▶ [Data extracts]:
++++
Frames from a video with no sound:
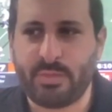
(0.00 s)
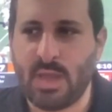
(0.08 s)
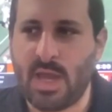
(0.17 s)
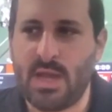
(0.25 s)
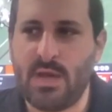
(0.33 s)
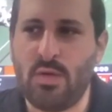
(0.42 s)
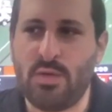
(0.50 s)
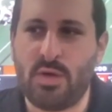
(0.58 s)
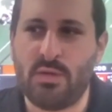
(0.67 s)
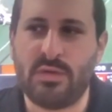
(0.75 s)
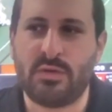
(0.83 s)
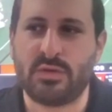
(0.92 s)
I don't
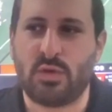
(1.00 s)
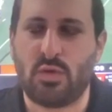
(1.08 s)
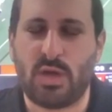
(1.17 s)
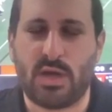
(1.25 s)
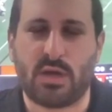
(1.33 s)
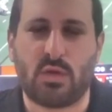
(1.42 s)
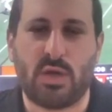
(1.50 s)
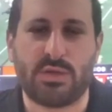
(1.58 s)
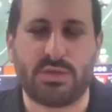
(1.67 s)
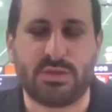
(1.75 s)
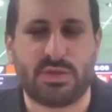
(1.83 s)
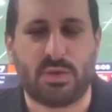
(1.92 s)
know that there's a whole lot of
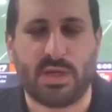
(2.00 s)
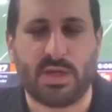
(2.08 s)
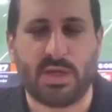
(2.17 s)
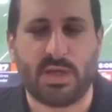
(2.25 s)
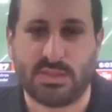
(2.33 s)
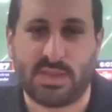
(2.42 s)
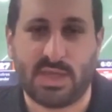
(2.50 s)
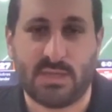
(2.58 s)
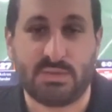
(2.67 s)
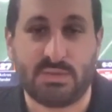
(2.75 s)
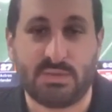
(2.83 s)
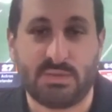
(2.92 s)
questions going into this
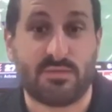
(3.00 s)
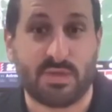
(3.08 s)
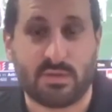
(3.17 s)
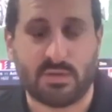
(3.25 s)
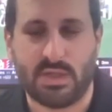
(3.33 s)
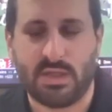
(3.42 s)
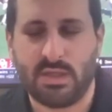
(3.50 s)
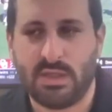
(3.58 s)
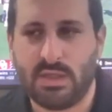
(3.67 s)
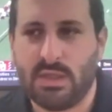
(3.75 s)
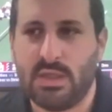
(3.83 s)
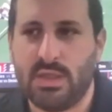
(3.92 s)
game specifically.
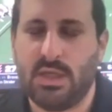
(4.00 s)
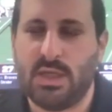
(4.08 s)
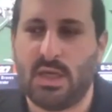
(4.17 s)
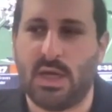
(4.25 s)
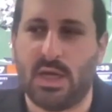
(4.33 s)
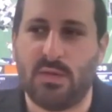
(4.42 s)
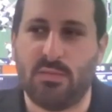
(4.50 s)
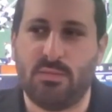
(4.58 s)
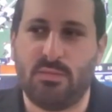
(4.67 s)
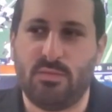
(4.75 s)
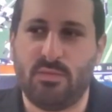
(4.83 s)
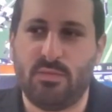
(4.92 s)

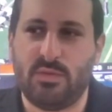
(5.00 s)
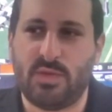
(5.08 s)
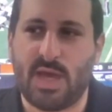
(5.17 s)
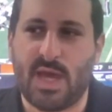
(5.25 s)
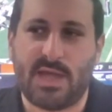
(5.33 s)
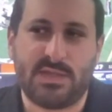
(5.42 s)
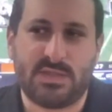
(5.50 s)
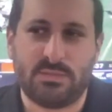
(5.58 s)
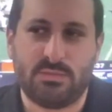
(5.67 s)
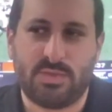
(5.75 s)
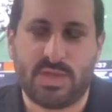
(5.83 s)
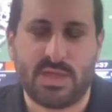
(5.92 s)
They had
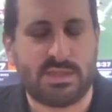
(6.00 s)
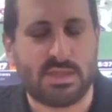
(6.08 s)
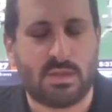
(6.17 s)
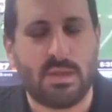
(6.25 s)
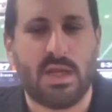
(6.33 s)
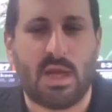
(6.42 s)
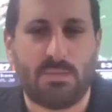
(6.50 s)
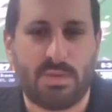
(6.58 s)
some things to clean up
++++
▶ [What to work on]:
A verbatim copy of the data, free of pictures, is the expected answer.

▶ [Expected output]:
Frames from a video with no sound:
(0.00 s)
(0.08 s)
(0.17 s)
(0.25 s)
(0.33 s)
(0.42 s)
(0.50 s)
(0.58 s)
(0.67 s)
(0.75 s)
(0.83 s)
(0.92 s)
I don't
(1.00 s)
(1.08 s)
(1.17 s)
(1.25 s)
(1.33 s)
(1.42 s)
(1.50 s)
(1.58 s)
(1.67 s)
(1.75 s)
(1.83 s)
(1.92 s)
know that there's a whole lot of
(2.00 s)
(2.08 s)
(2.17 s)
(2.25 s)
(2.33 s)
(2.42 s)
(2.50 s)
(2.58 s)
(2.67 s)
(2.75 s)
(2.83 s)
(2.92 s)
questions going into this
(3.00 s)
(3.08 s)
(3.17 s)
(3.25 s)
(3.33 s)
(3.42 s)
(3.50 s)
(3.58 s)
(3.67 s)
(3.75 s)
(3.83 s)
(3.92 s)
game specifically.
(4.00 s)
(4.08 s)
(4.17 s)
(4.25 s)
(4.33 s)
(4.42 s)
(4.50 s)
(4.58 s)
(4.67 s)
(4.75 s)
(4.83 s)
(4.92 s)

(5.00 s)
(5.08 s)
(5.17 s)
(5.25 s)
(5.33 s)
(5.42 s)
(5.50 s)
(5.58 s)
(5.67 s)
(5.75 s)
(5.83 s)
(5.92 s)
They had
(6.00 s)
(6.08 s)
(6.17 s)
(6.25 s)
(6.33 s)
(6.42 s)
(6.50 s)
(6.58 s)
some things to clean up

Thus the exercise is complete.